CIUDAD DE MÉXICO — El domingo pasado, en una ciudad del oriente de Venezuela, falleció un enfermo renal de 71 años. Según las denuncias, la muerte tiene relación con las dificultades que existen actualmente en el país para poder obtener gasolina. No es este el primer caso de pacientes en situaciones extremas que no pueden asistir a sus centros de diálisis o a sus tratamientos de quimioterapia.
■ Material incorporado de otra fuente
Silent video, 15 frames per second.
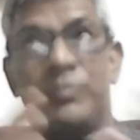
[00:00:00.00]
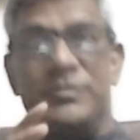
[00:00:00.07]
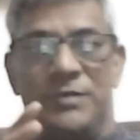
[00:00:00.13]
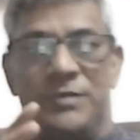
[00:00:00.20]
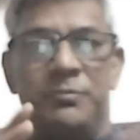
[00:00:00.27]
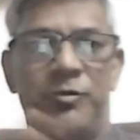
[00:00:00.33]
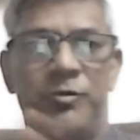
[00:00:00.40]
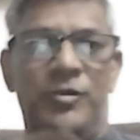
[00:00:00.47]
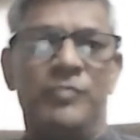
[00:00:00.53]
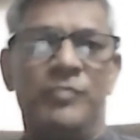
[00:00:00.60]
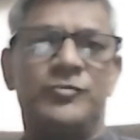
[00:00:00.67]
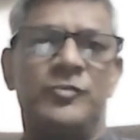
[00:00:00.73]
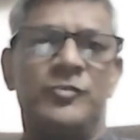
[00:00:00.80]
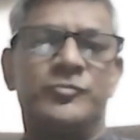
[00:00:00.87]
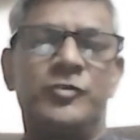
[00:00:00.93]
some
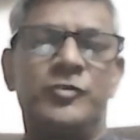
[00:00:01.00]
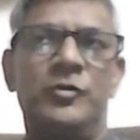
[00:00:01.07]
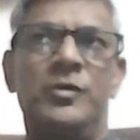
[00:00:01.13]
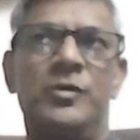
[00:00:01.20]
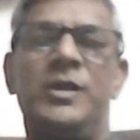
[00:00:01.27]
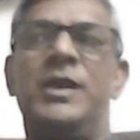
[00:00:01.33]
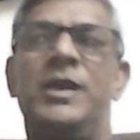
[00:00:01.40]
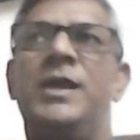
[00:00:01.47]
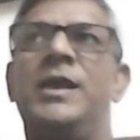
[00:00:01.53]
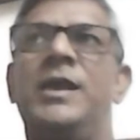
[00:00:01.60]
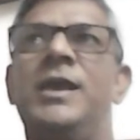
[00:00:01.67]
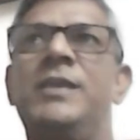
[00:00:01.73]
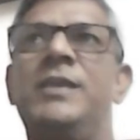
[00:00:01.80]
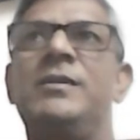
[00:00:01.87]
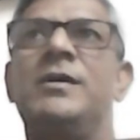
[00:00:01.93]
pronouns also.
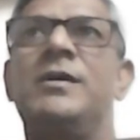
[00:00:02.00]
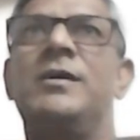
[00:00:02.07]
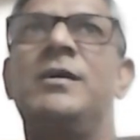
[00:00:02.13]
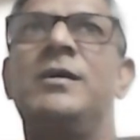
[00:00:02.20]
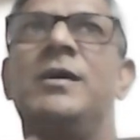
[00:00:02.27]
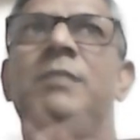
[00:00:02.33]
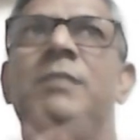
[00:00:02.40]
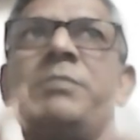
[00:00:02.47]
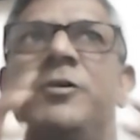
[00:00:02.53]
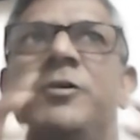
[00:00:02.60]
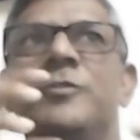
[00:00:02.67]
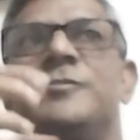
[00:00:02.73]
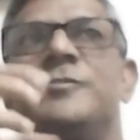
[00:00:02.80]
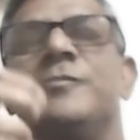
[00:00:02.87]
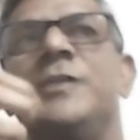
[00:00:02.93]
And
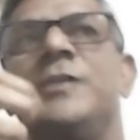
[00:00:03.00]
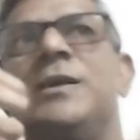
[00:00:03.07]
because of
A la profunda crisis humanitaria que vive el país, al estado de alarma que Nicolás Maduro ha extendido esta semana por otros 30 días por la pandemia del coronavirus, hay que sumar ahora la escasez de combustibles.

 

¿Cómo es posible que uno de los principales países petroleros del mundo, con las mayores reservas de crudo del planeta, se encuentre ahora sin gasolina? La respuesta a esta pregunta es compleja. Todos los factores que están en pugna tienen una versión diferente. Desde las sanciones que está aplicando el gobierno de Donald Trump en Estados Unidos hasta el colapso de la industria petrolera venezolana a causa de la pésima administración del país durante las últimas dos décadas. Pero, más allá de las explicaciones, todos los bandos —oficialismo, oposición y comunidad internacional— también comparten una obligación inminente: deben reaccionar juntos frente a la emergencia.

 

En enero, cuando estuve en Caracas por última vez, llené el tanque de gasolina de mi carro y no pagué nada. De hacía tiempo, el combustible no tenía valor en Venezuela. No había forma de calcular su precio. No había manera de pagarlo. La velocidad de la hiperinflación, así como los cambios y las sucesivas devaluaciones de la moneda, hicieron imposible que las máquinas expendedoras de gasolina pudieran estar actualizadas. Los números con que sumaban y tasaban el costo del combustible no tenían nada que ver con el resto de la economía del país. Pero, además, tampoco había ya billetes para pagar esa cifra inexistente o cualquier otra cantidad. Ir a una estación de gasolina era como entrar en un universo paralelo, en una zona distinta a lo real.